Gavin Ye
Class of 2025
Class of 2025
Generative machine learning models have enormous potential for drug discovery applications. These models can generate new data based on the provided training data. Although the "language" of chemistry is extremely complex, there is a straightforward representation of chemical molecules that enables researchers to design drug molecules using generative language processing models.
With the help of generative machine learning, scientists will be able to discover drugs and vaccines much more efficiently and possibly even prevent future pandemics by discovering a vaccine beforehand. Machine-aided drug discovery decreases the time between the discovery of a new virus. However, one of the main challenges is to have all of the characteristics a drug-design machine learning model needs to perform well: the ability to build accurate molecules, generate molecules that meet multiple constraints, and generate practical molecules that can be synthesized since molecules can be theoretically possible but currently impossible to synthesize. Existing drug design models usually either support optimization for multiple traits, but the generated molecules are too complex to be synthesized, or the model generates synthetically possible molecules that usually satisfy few of the desired traits.

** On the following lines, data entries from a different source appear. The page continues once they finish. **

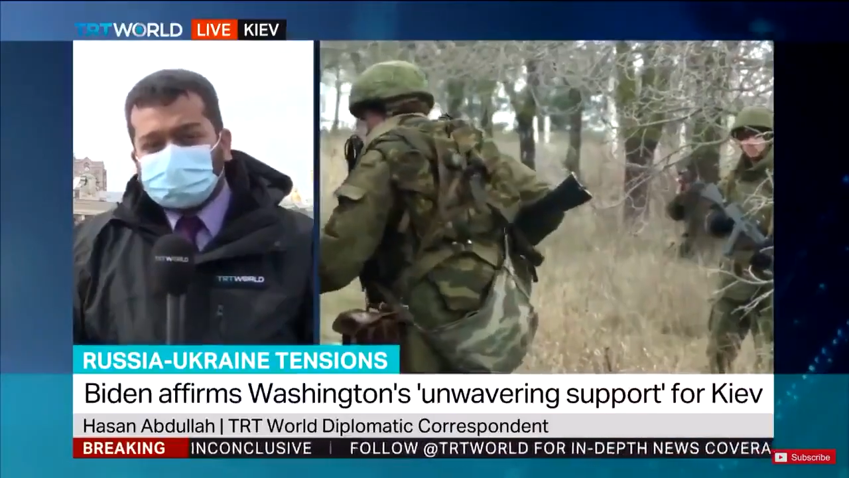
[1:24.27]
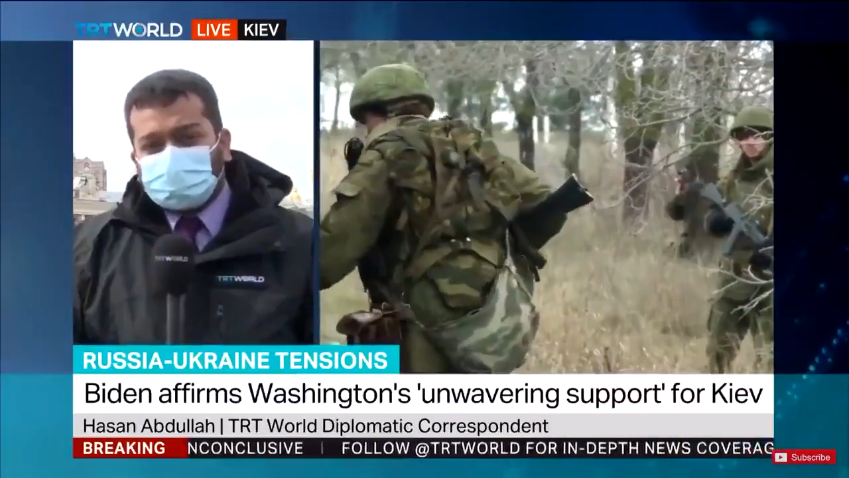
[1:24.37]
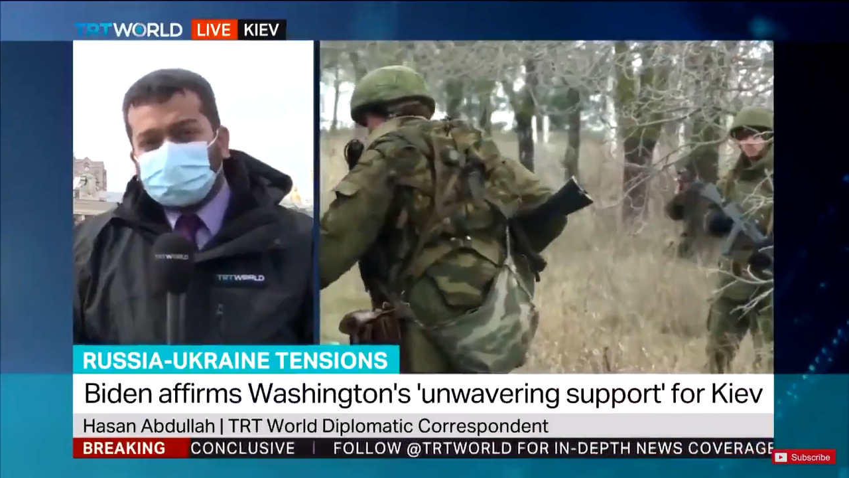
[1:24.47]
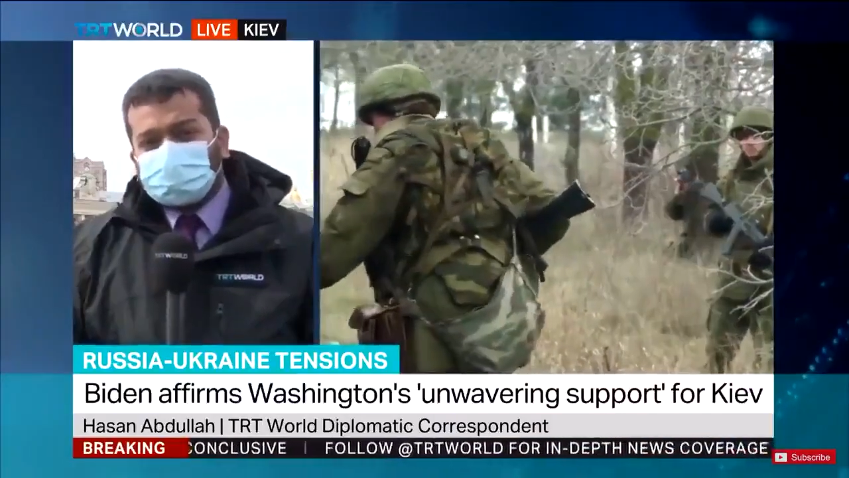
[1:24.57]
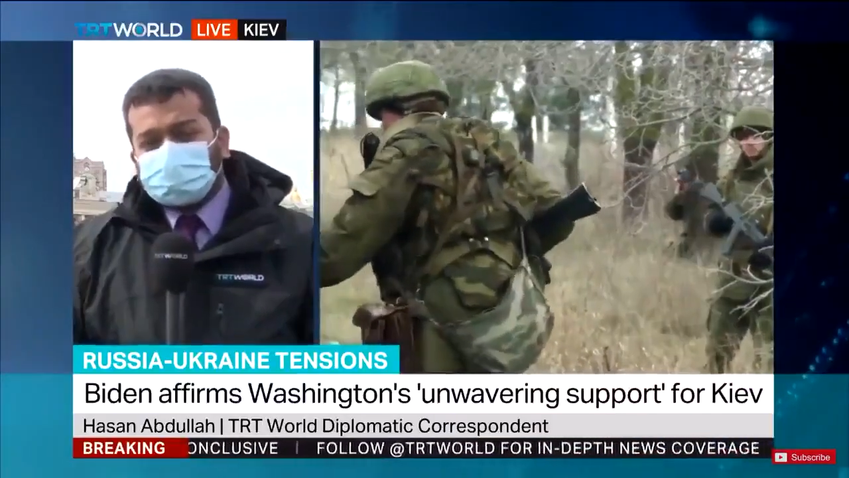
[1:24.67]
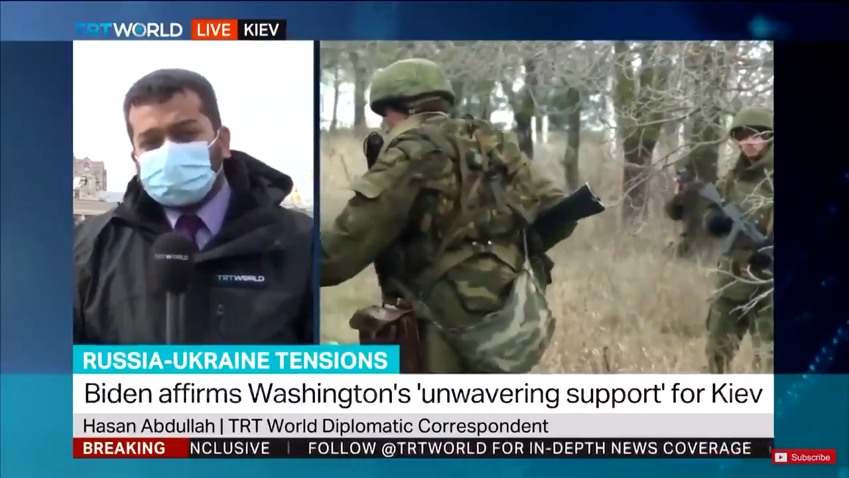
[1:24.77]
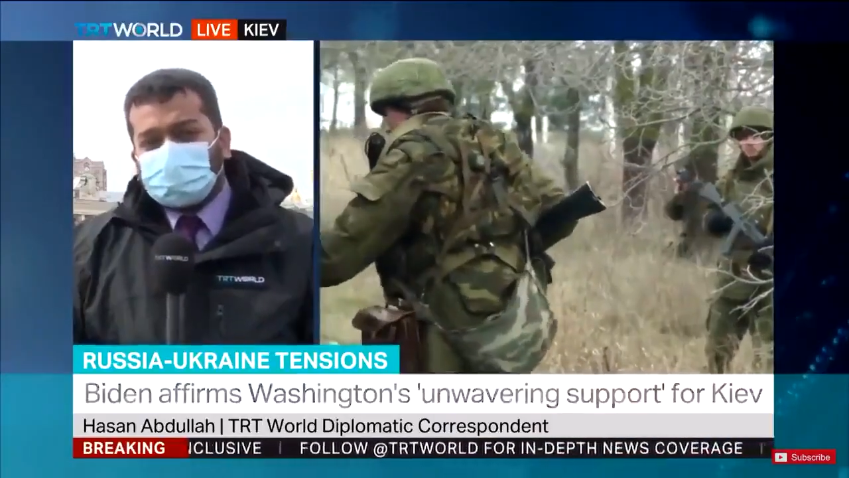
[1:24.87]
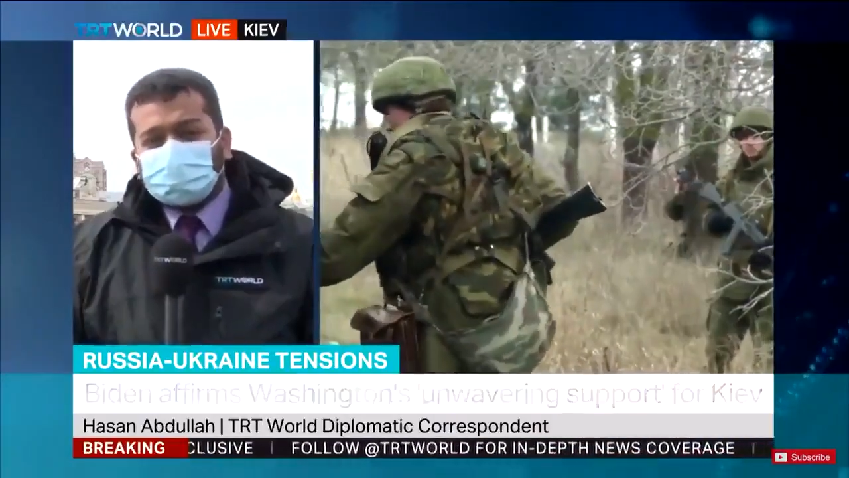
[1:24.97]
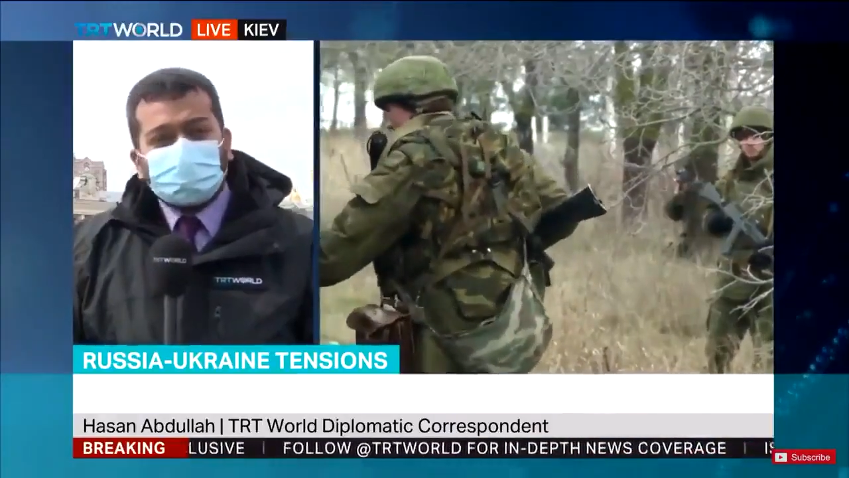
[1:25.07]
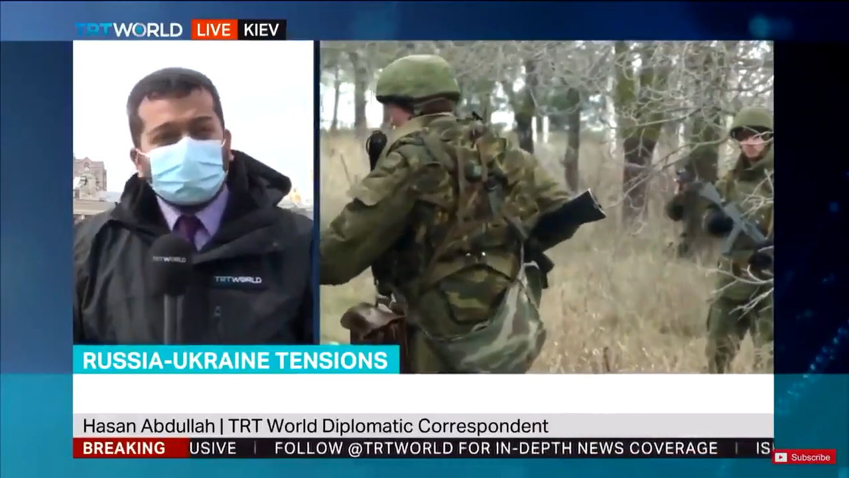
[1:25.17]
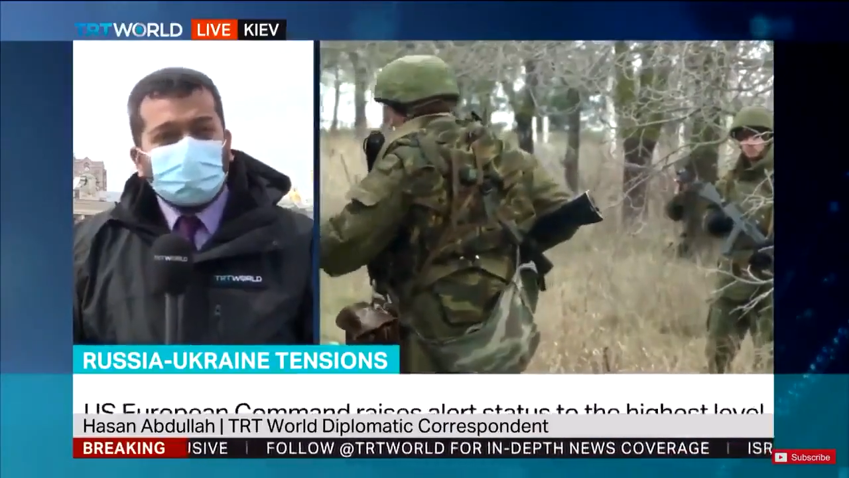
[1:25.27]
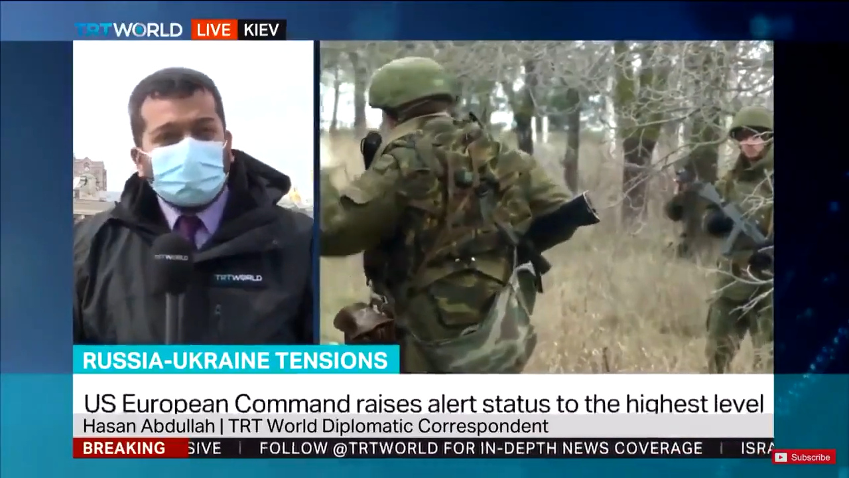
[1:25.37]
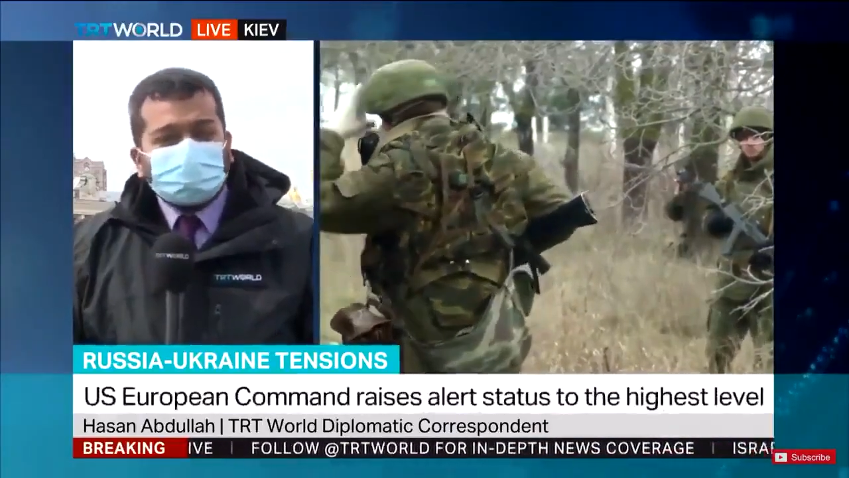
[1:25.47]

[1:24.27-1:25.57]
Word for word: separatists have been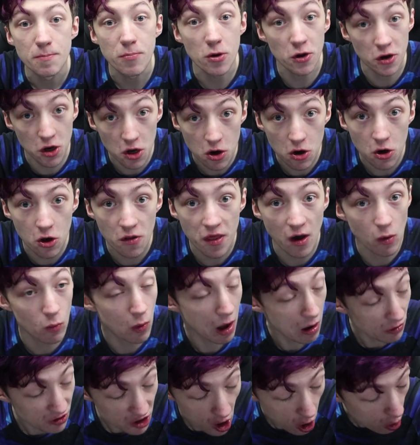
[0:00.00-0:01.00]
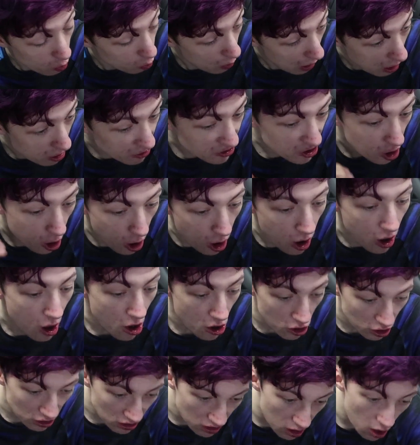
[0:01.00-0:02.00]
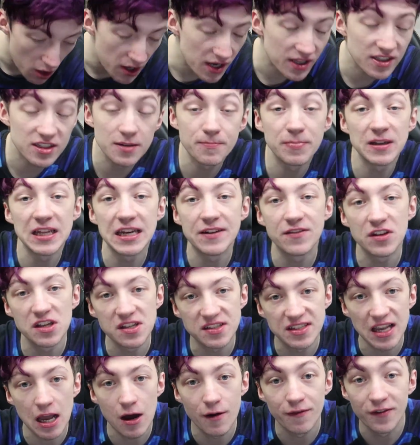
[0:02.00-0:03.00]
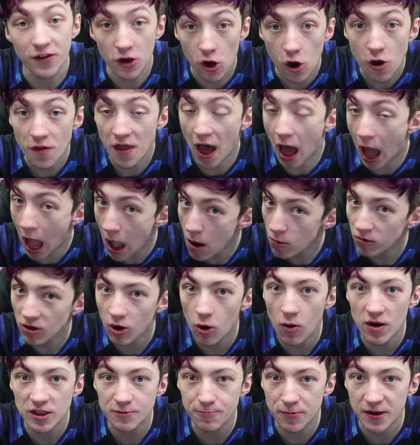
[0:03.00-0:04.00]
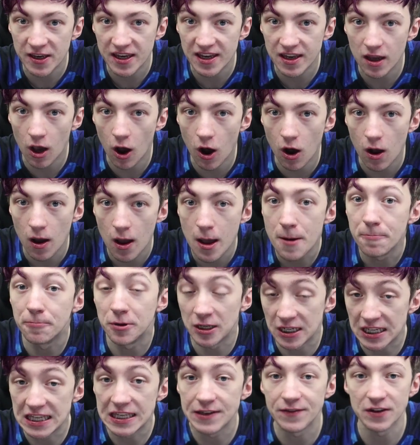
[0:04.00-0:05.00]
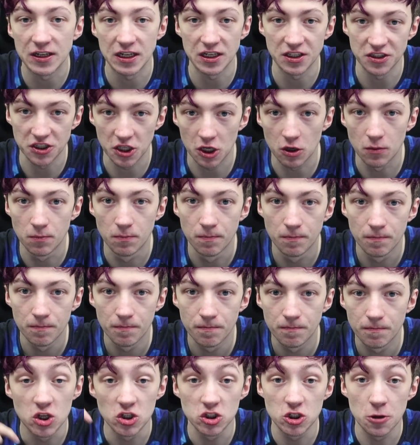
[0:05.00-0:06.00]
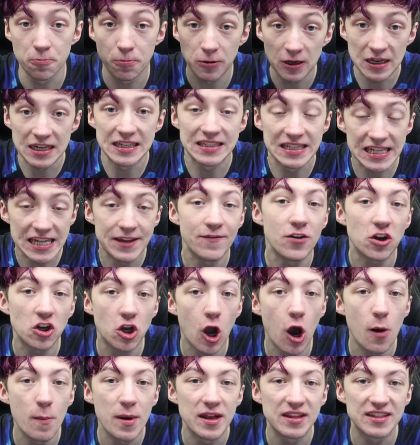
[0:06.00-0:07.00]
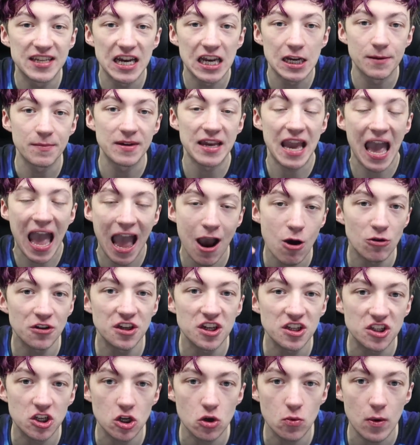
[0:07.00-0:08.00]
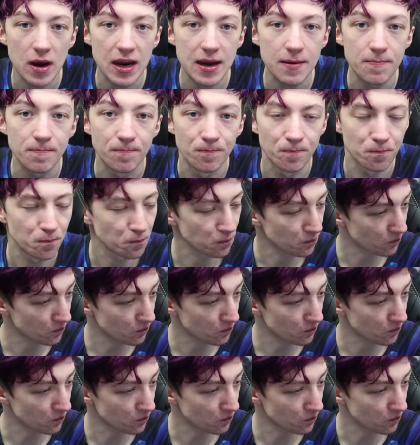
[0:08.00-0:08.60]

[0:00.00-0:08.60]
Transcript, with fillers: But know that while you're while you're learning to believe in yourself, know that I will always be here believing in you. So please leave a comment telling me how you're doing.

Various language processing models have been tried for designing drug molecules. In one study, an older GPT (Generative Pretrained Transformer) model was trained and optimized for drug design. The model can outperform many other existing models and reach state-of-the-art accuracy. This study inspired me to examine the potential of recently developed generative models. The recent success of OpenAI’s GPT-4 model and Chat-GPT undoubtedly suggests a large potential for how similar GPT models can be applied in drug discovery. Open AI’s pretrained GPT model allows fine-tuning and optimization, allowing training sets and parameters to be given to specialize the GPT model in certain tasks. My project will integrate the newest GPT-4 model with other existing machine learning models, such as the drug-synthesis planning model, to achieve high accuracy for novel molecules that are synthetically possible. Next, I will apply the optimized model to biological targets related to Alzheimer’s disease.